2007-02-13 06:58:28

by Kamezawa Hiroyuki

[permalink] [raw]
Subject: [RFC] [PATCH] more support for memory-less-node.

In my last posintg, mempolicy-fix-for-memory-less-node patch, there was a
discussion 'what do you consider definition of "node" as...?
I found there is no consensus. But I want to go ahead.
Before posing patch again, I'd like to discuss more.

-Kame

In my understanding, a "node" is a block of cpu, memory, devices.
and there could be cpu-only-node, memory-only-node, device-only-node...

There will be discussion.

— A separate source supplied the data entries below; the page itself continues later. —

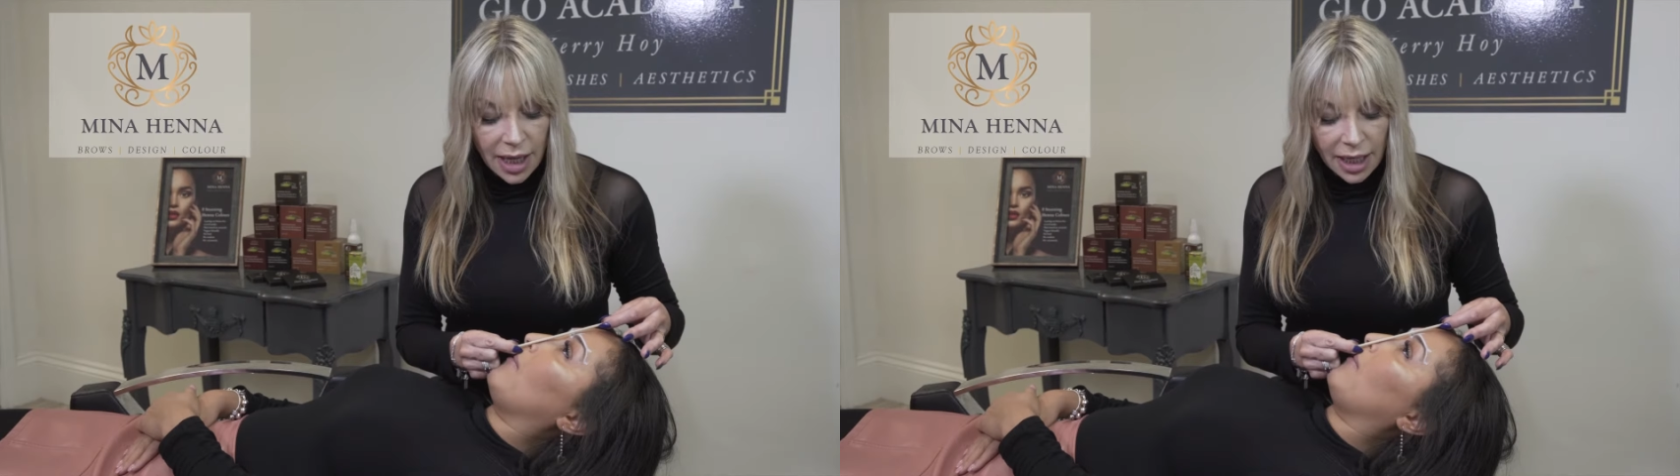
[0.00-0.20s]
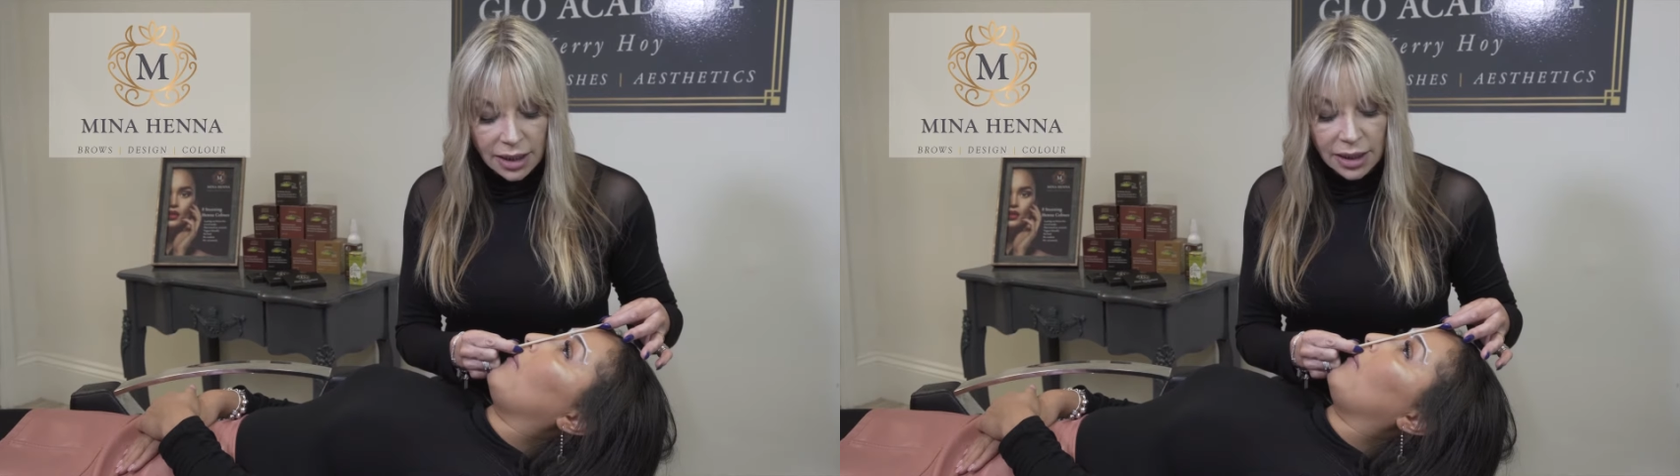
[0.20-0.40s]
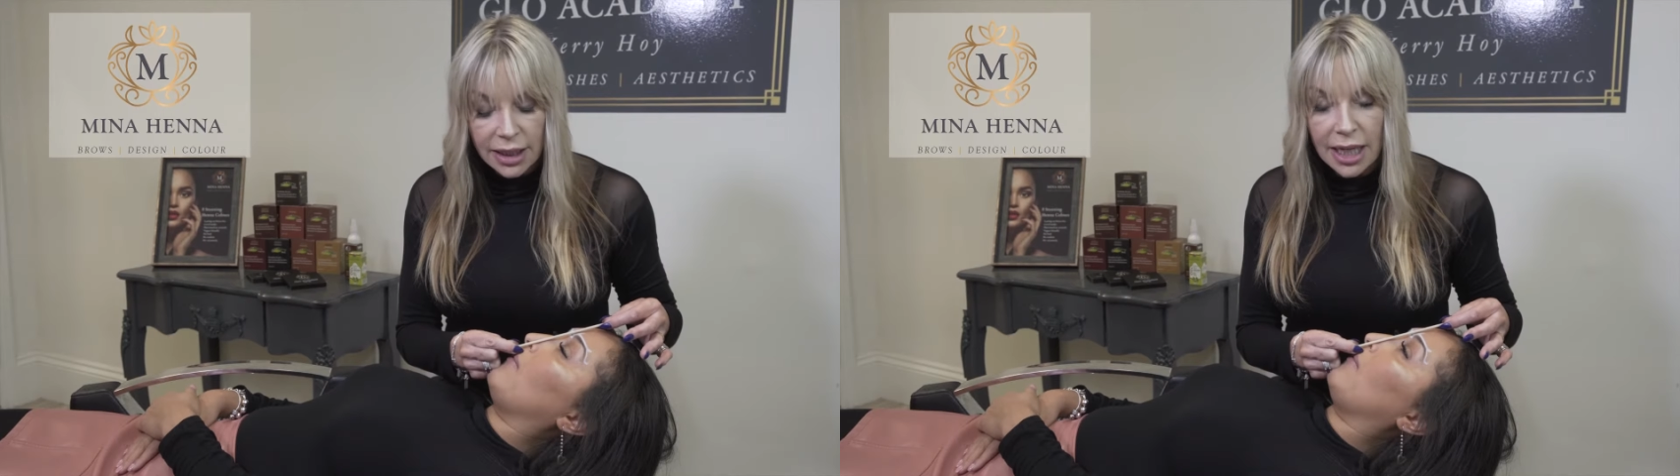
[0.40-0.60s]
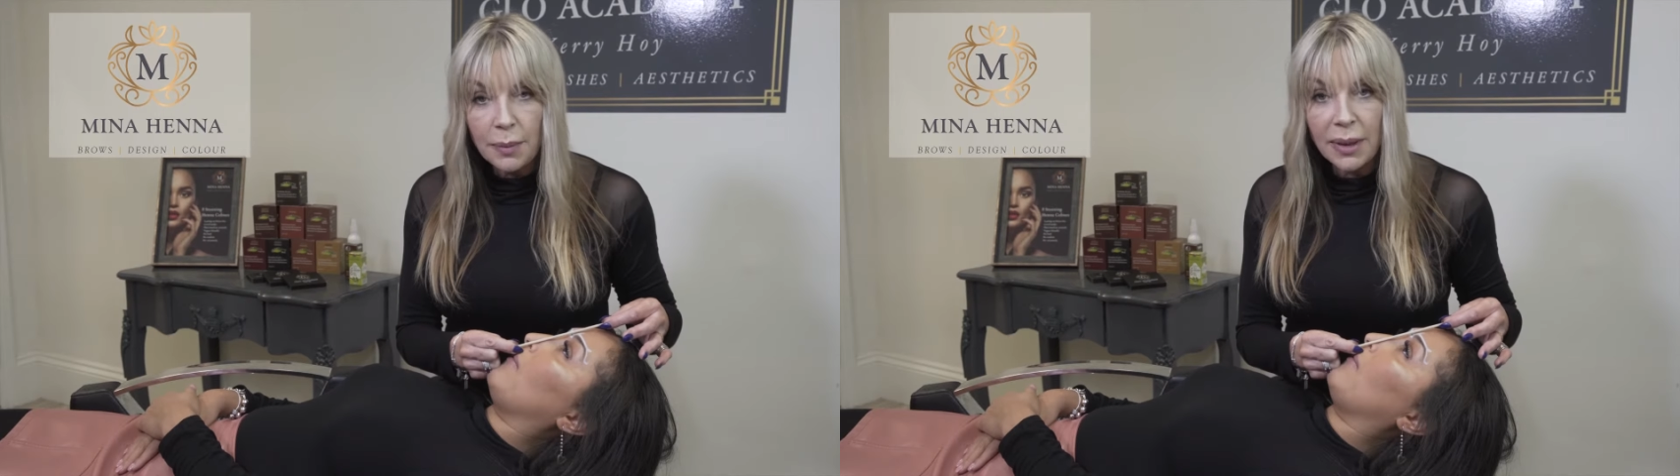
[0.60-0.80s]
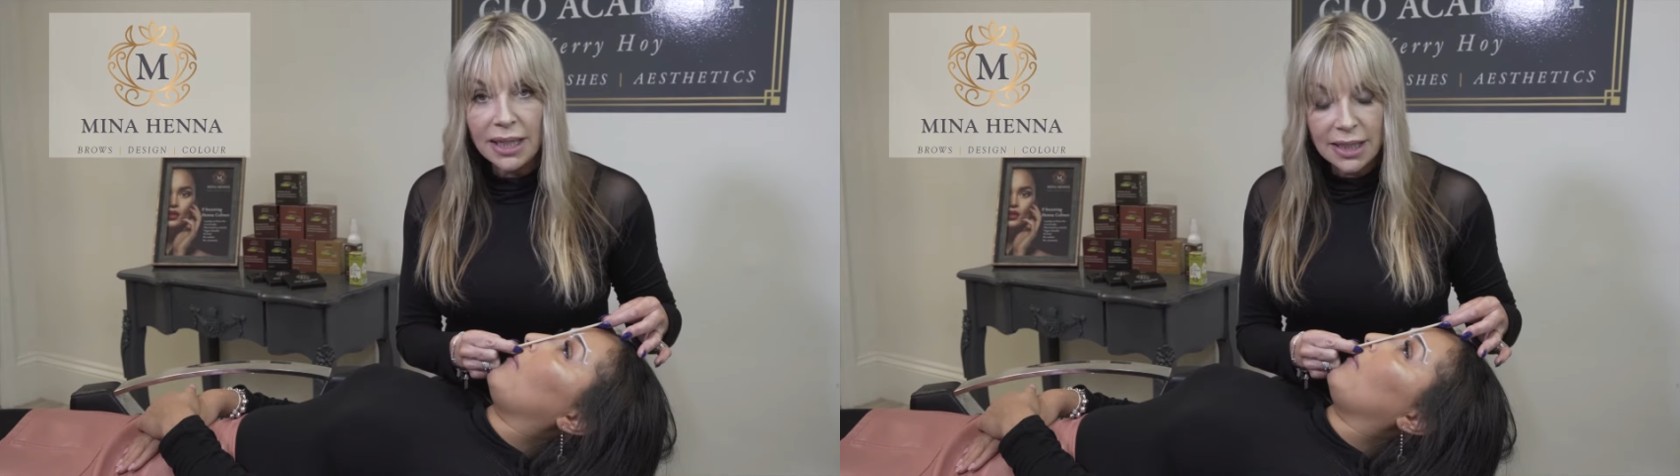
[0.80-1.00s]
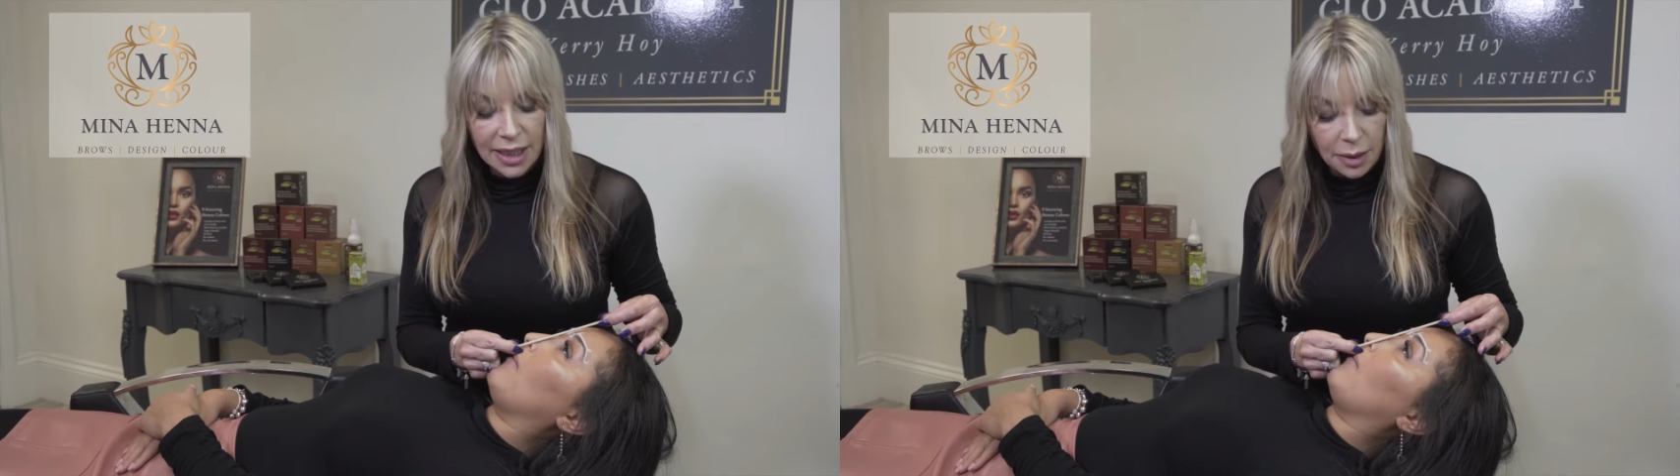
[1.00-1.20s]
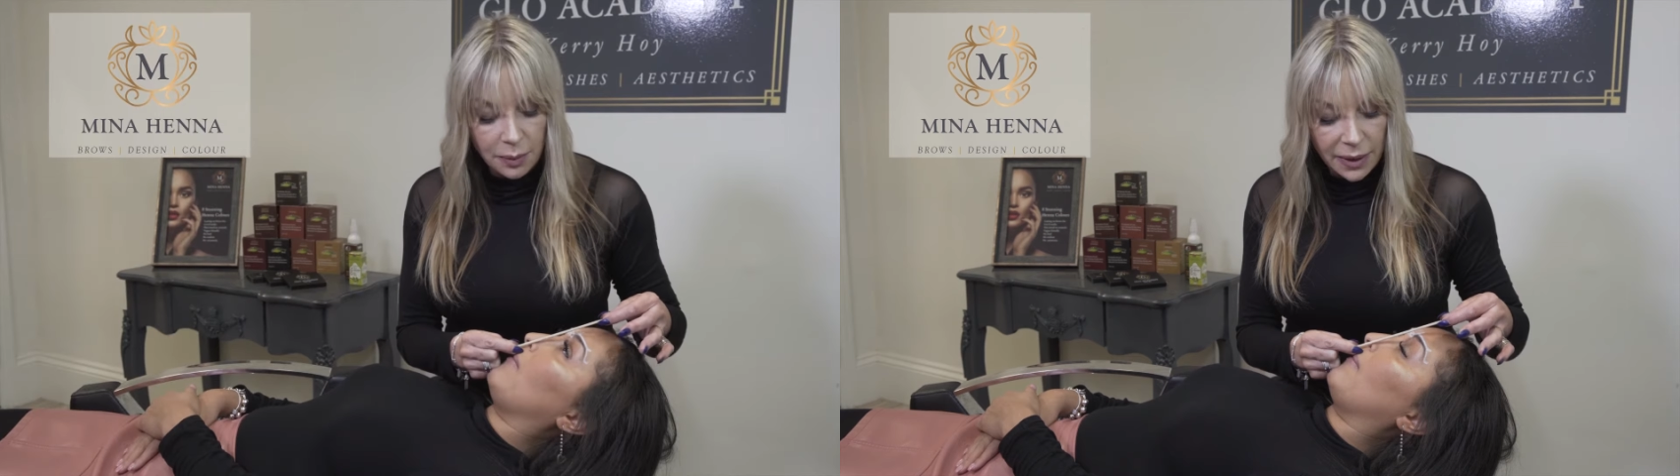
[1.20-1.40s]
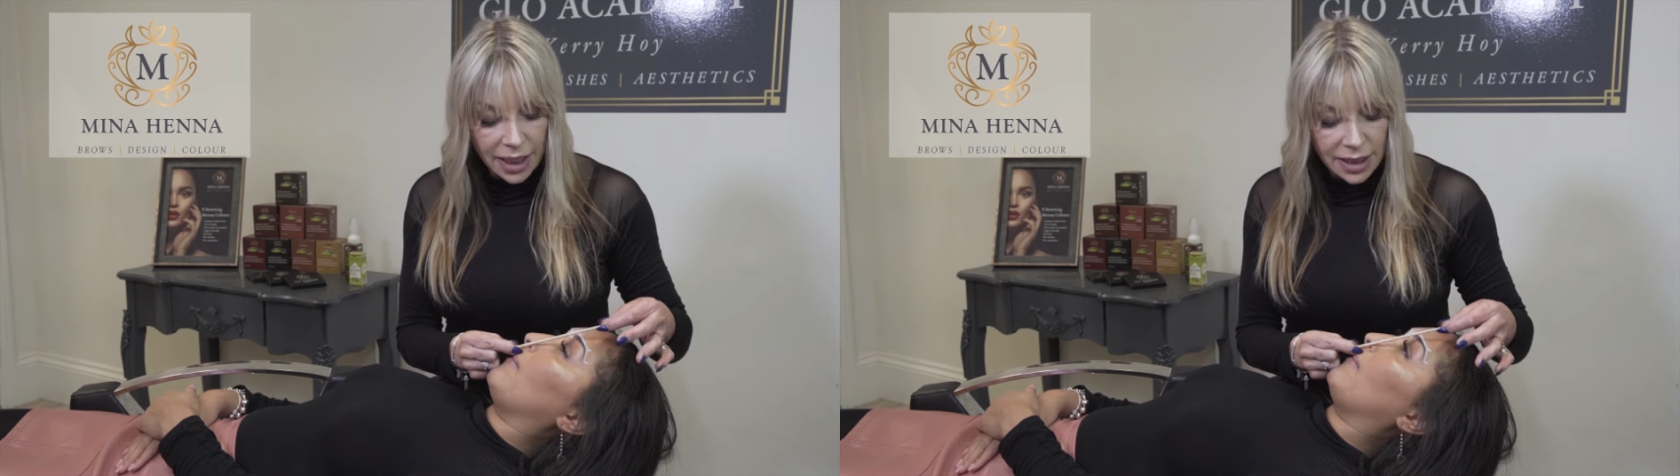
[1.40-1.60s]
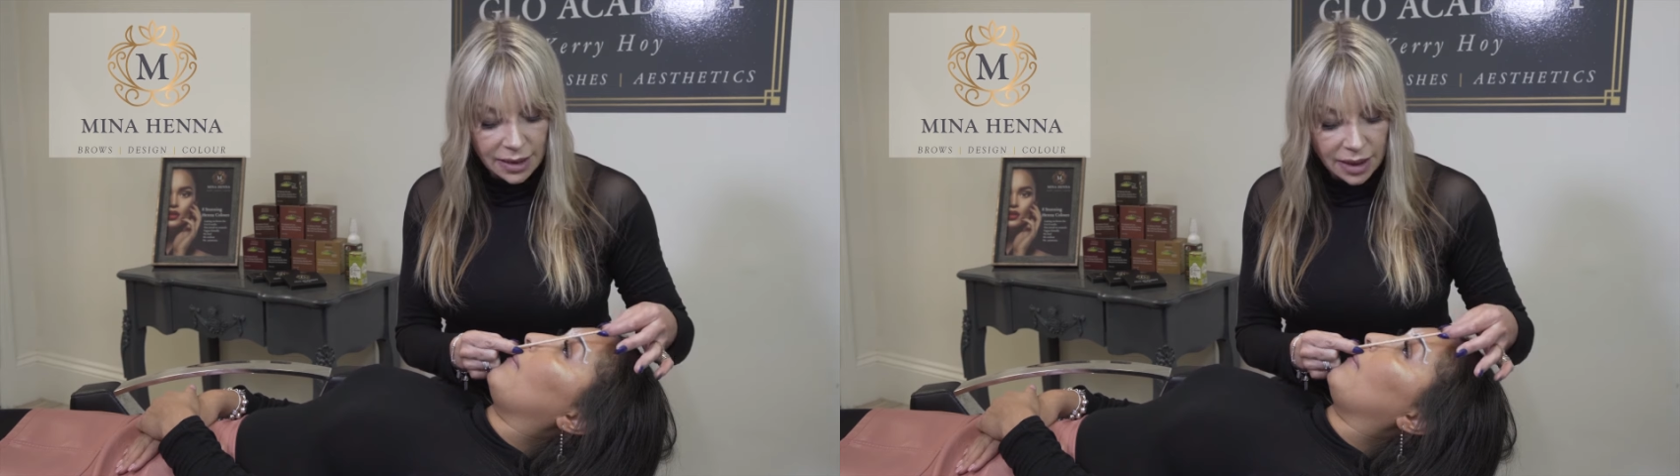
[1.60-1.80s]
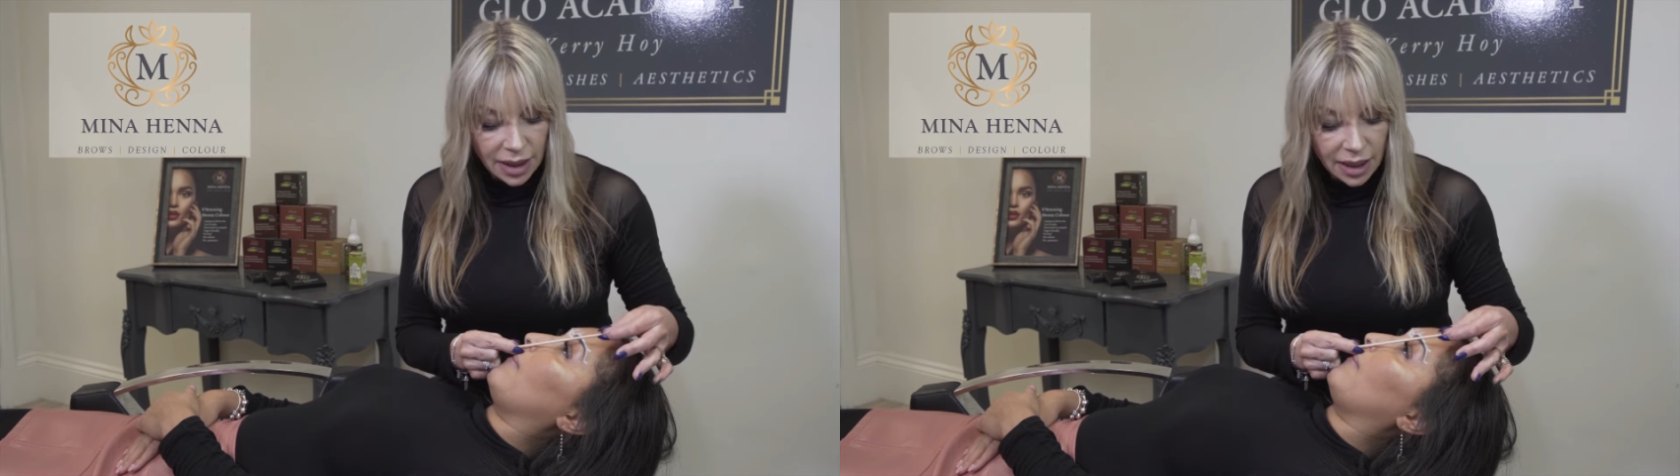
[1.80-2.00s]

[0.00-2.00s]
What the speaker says: Then keep it in the same place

IMHO, to represent hardware configuration
as it is, this definition is very natural and flexible.
(And because my work is memory-hotplug, this definition fits me.)

"Don't support such crazy configuraton" is one of opinions.
I hear x86_64 doesn't support it and defines node as a block of memory,
It remaps cpus on memory-less-nodes to other nodes.
I know ia64 allows memory-less-node. (I don't know about ppc.)
It works well on my box (and HP's box).

If there is memory-less-node, codes which checks all nodes which have memory
should check NODE_DATA(nid)->present_pages.

But following is a bit heavy operation.
xxxxx
for_each_online_node(nid)
if (!node_present_pages(nid))
continue;
xxxxx

This patch adds a new node mask "node_memory_online_map" for nodes
which have memory.

for_each_node_mask(nid, node_memory_online_map) walks all memory-ready-nodes.
This mask is updated at node-hotplug ops.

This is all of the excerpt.